The company has also violated E.U. rules by "favoring its ad exchange AdX in the way its ad buying tools Google Ads and DV360 place bids on ad exchanges," the commission said. "For example, Google Ads was avoiding competing ad exchanges and mainly placing bids on AdX, thus making it the most attractive ad exchange."

"In this particular case, a behavioral remedy is likely to be ineffective to prevent the risk that Google continues such self-preferencing conducts or engages in new ones," the statement of objections says. "The commission's preliminary view is therefore that only the mandatory divestment by Google of part of its services would address its competition concerns."

The commission also stressed that sending a statement of objections "does not prejudge the outcome of the investigations." Google can now respond in writing and request an oral hearing before representatives of the commission and national competition authorities—and Dan Taylor, the company's vice president of global ads, signaled Wednesday that it plans to do so.

"Our advertising technology tools help websites and apps fund their content, and enable businesses of all sizes to effectively reach new customers. Google remains committed to creating value for our publisher and advertiser partners in this highly competitive sector," Taylor said. "The commission's investigation focuses on a narrow aspect of our advertising business and is not new. We disagree with the EC's view and we will respond accordingly."
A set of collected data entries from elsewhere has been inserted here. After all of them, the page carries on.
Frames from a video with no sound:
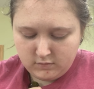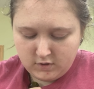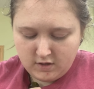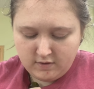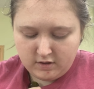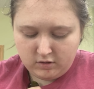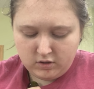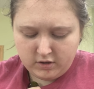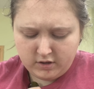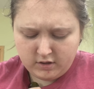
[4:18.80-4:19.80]
give it a
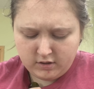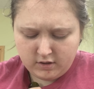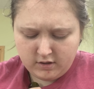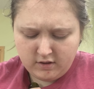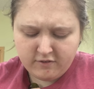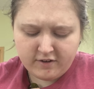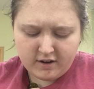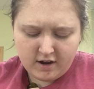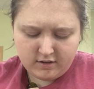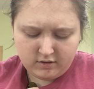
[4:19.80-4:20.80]
look, a different
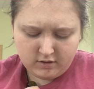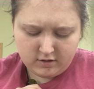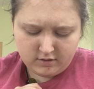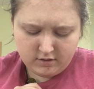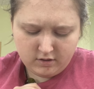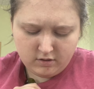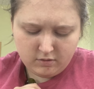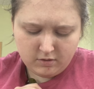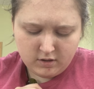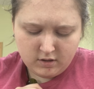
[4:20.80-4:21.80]
kind of look
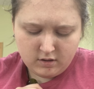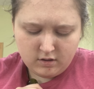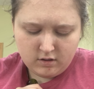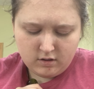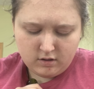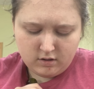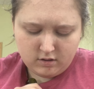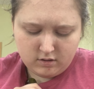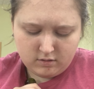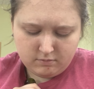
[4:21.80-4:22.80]
though.
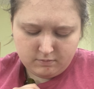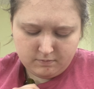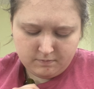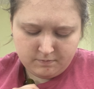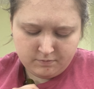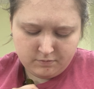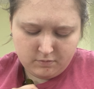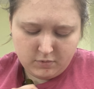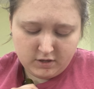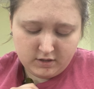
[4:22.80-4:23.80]

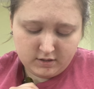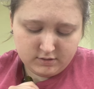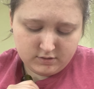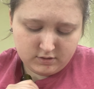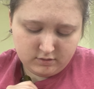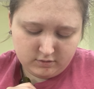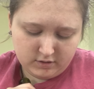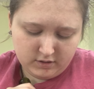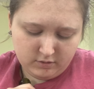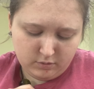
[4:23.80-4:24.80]
But it is still
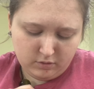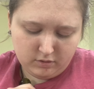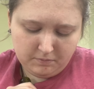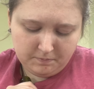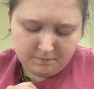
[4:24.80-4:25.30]
really cool.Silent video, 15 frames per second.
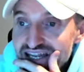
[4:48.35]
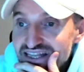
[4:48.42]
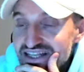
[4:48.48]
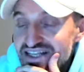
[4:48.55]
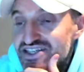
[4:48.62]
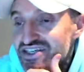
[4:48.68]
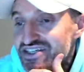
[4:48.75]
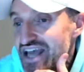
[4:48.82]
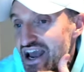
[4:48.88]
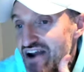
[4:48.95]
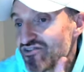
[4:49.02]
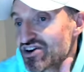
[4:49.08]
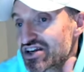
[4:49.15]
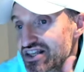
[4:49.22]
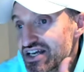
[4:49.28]
this is
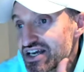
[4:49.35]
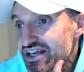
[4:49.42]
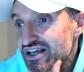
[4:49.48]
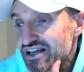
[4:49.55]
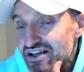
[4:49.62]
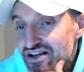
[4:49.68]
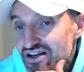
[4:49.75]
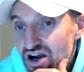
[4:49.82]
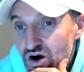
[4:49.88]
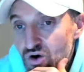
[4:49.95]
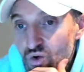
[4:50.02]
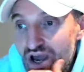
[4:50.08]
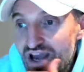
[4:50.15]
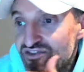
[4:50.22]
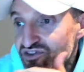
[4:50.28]
everything
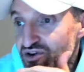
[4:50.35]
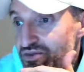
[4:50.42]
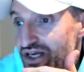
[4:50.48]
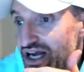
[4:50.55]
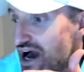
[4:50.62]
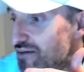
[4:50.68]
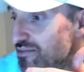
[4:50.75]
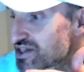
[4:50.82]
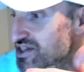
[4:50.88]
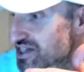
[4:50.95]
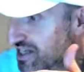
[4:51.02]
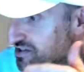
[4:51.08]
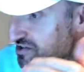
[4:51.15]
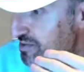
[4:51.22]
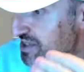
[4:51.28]
away from common
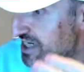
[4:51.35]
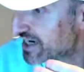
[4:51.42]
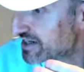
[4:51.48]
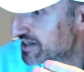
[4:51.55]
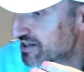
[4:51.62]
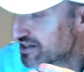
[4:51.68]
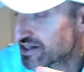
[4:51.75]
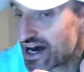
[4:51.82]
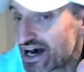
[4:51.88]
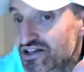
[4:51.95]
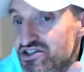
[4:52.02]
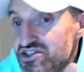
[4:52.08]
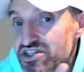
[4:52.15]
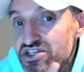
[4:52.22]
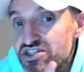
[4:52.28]
sense, from technical
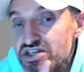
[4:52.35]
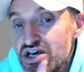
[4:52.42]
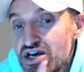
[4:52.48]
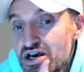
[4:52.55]
analysis.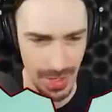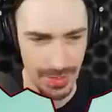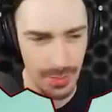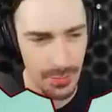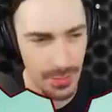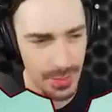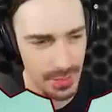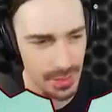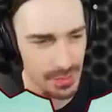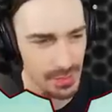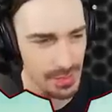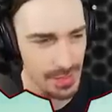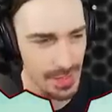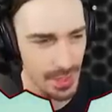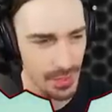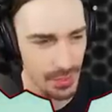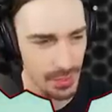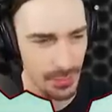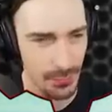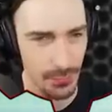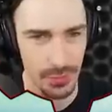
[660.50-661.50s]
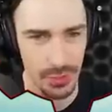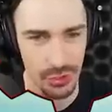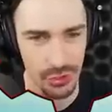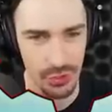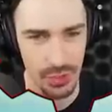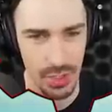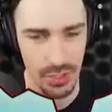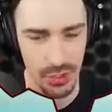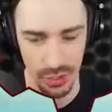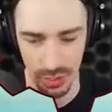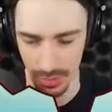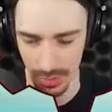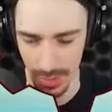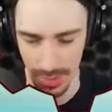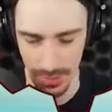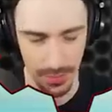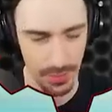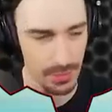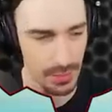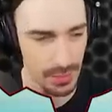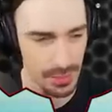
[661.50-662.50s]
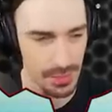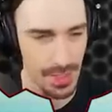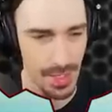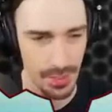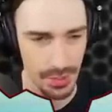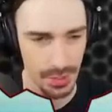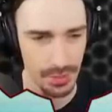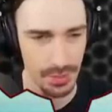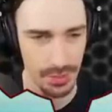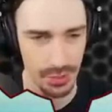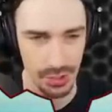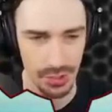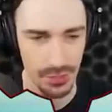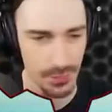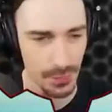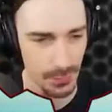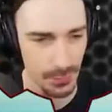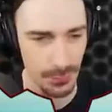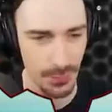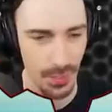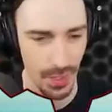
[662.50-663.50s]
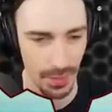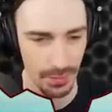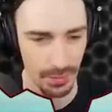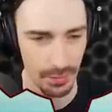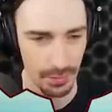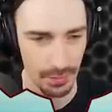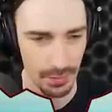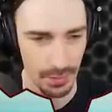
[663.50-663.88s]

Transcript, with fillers: I don't think this is actually for destruction. I think this is actually just for fun.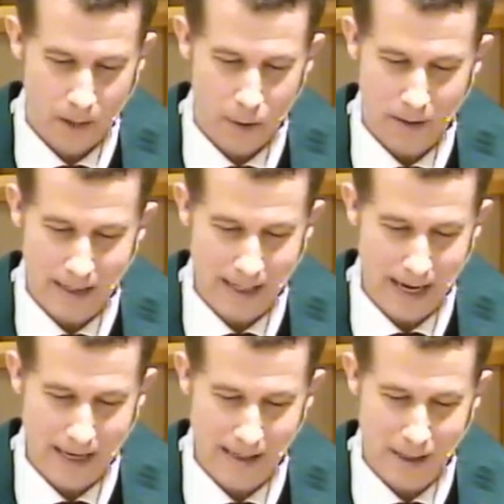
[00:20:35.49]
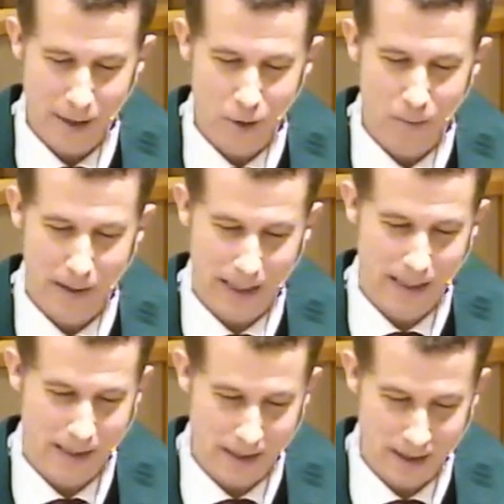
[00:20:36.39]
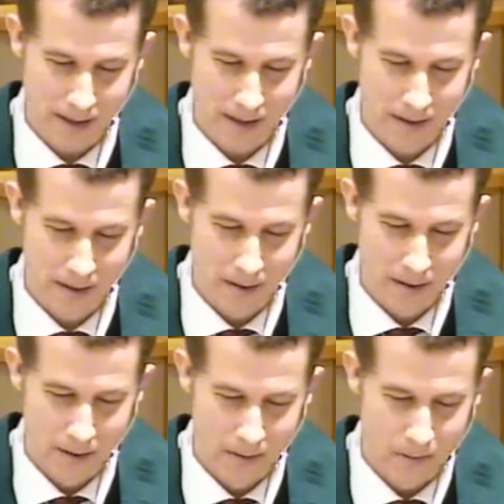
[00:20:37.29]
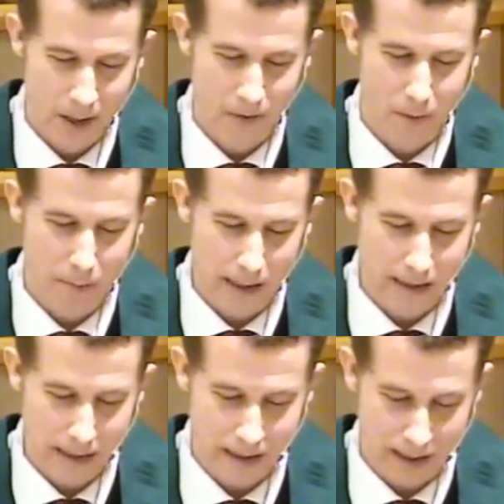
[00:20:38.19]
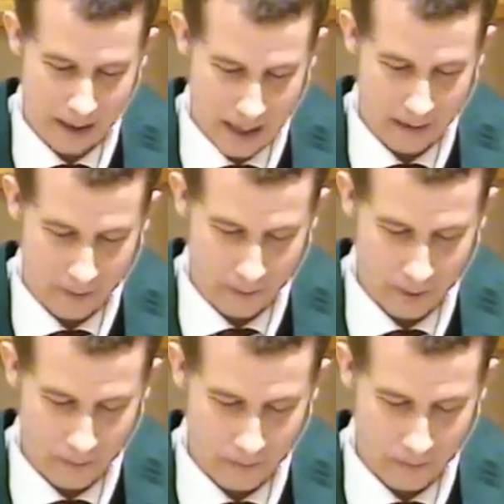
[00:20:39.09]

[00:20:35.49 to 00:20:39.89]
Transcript: that you can take us to new places full of abundance and life.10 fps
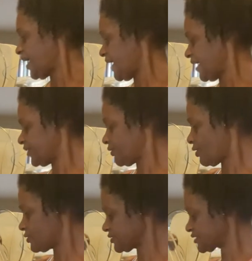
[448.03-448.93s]
And
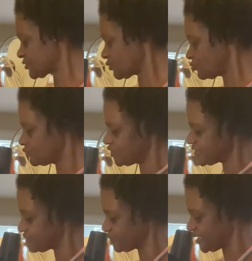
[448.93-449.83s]
also
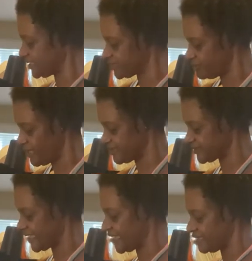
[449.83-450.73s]
just some things to make
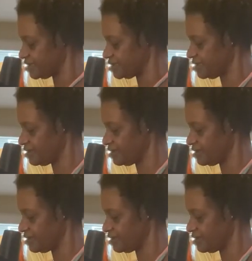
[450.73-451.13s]
salad,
Meanwhile, others applauded the commission's move and highlighted that it aligns with a lawsuit the U.S. Department of Justice and eight states filed against Google in January as well as an ongoing antitrust investigation in the United Kingdom.

"Antitrust enforcers worldwide agree: We must break up Google's advertising monopoly," said Katherine Van Dyck, senior counsel at the American Economic Liberties Project, in a statement. "Like the Department of Justice and a coalition of U.S. state attorneys general, the commission understands that Google's position as a buyer, broker, and owner of a digital advertising exchange poses pervasive conflicts of interest."

"They have also determined that Google regularly abuses its dominant position, undermining smaller businesses, the news ecosystem, and, in fact, the entire digital market," Van Dyck continued. "A breakup is long overdue and, as the commission said in its statement, it is the only way to stop Google's anti-competitive behavior."

Open Markets Institute Europe similarly commended the commission "for its intention to break up Google's online advertising monopoly," saying in a statement that "the evidence is overwhelming that Google has used its dominance across the ad tech supply chain to favor its own platforms," and divestment is "the only way to address this egregious conflict of interest."

"After years of trying to unsuccessfully rein in Big Tech—especially Google—through ineffective fines and behavioral remedies, we welcome the commission's newfound willingness to use structural measures to tackle the platforms' dominance. Today's announcement is also a clear illustration of the power competition authorities have when they work in parallel," Open Markets said, pointing to the related actions in the U.S. and U.K.

"This isn't just about economics—Google's monopoly over online advertising poses a fundamental threat to the health of our free media and ultimately, the resilience and integrity of our democracies," the group added. "The bullying tactics deployed by Google and Facebook in Australia, Canada, California, and other jurisdictions when asked to pay for valuable news content are clear evidence of this threat. Regulators around the world must move quickly to rein in these unaccountable giants and rebuild a truly open digital economy."